Armed judges, budget plans

Judges, like any Ohioan, should be able to carry a concealed weapon, if they desire. But they should also have to abide by the same rules as anyone else to obtain a permit.
Surprisingly, the four judges who sit on the 4th District Court of Appeals, which covers 14 counties in southern Ohio, don’t believe the state’s gun requirements apply to them.
In what is apparently a first for an appeals court, the judges recently authorized themselves to carry concealed handguns both in and outside the county courthouses where they work.
The troubling part of the order is that they have exempted themselves from a firearms training course, a prerequisite for obtaining a concealed-carry permit.
State law already allows judges, prosecutors, bailiffs and police officers to be armed in courthouses.
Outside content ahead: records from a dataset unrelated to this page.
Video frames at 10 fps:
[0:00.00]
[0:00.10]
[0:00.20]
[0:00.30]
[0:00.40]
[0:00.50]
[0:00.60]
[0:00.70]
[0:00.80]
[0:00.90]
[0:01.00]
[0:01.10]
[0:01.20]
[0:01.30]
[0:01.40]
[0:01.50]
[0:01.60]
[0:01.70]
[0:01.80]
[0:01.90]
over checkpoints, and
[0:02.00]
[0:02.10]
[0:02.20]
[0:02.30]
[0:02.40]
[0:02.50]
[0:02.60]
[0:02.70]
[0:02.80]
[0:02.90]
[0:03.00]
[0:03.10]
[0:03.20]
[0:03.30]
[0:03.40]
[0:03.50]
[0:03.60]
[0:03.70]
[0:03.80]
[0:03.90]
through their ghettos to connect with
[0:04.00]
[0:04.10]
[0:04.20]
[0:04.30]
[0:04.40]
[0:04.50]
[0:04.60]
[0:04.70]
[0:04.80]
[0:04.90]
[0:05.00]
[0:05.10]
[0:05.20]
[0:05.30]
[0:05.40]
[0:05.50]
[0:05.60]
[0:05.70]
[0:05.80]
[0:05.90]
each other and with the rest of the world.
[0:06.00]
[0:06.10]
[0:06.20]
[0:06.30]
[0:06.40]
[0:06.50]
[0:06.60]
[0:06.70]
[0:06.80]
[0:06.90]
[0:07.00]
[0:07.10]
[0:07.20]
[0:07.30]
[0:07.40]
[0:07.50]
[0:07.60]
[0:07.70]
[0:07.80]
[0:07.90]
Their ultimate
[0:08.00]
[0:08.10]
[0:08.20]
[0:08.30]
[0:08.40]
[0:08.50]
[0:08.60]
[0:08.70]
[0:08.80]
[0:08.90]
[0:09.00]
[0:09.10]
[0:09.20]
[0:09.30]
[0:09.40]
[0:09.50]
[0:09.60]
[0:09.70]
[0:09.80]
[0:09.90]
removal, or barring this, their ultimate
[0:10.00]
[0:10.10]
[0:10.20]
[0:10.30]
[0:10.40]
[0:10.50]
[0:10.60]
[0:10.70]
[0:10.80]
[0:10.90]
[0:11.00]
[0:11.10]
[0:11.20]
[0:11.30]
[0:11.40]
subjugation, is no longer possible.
And the 4th District judges do have an armed bailiff, a police officer, who travels with them when they hear cases.
Even though there have been no reported problems, the judges may have good reason to be concerned about security and want to be able to protect themselves. Most of us have that right under the Second Amendment.
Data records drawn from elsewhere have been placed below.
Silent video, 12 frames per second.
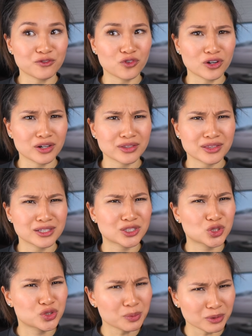for the
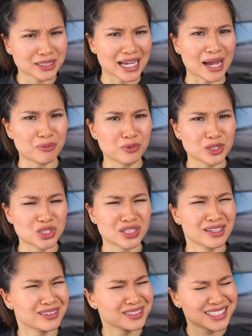triple tap, which
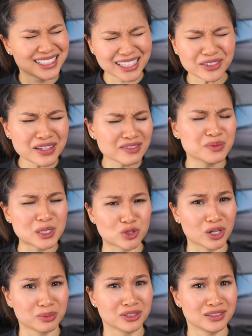still gives me
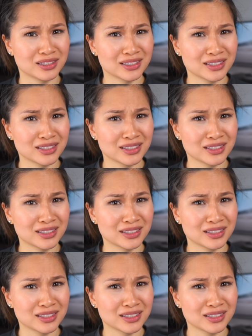trouble.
The 4th District hears cases from Adams, Athens, Gallia, Highland, Hocking, Jackson, Lawrence, Meigs, Pickaway, Pike, Ross, Scioto, Vinton and Washington counties. Some courtrooms aren’t secured by metal detectors or armed guards.
But excusing themselves from the rules suggests they consider themselves above the law.
Obtaining a concealed-carry permit isn’t difficult and ensures those who want to carry a gun in public know how to safely operate one.
Certainly, all four judges would meet the age and residency requirements, and pass required background checks. And the 12-hour firearms training course, including several hours on a gun range, is far from rigorous.
Even if judges do have the legal authority to grant themselves special privileges, issuing them sends the wrong message. If a judge wants to carry a gun, good. They should just follow the rules.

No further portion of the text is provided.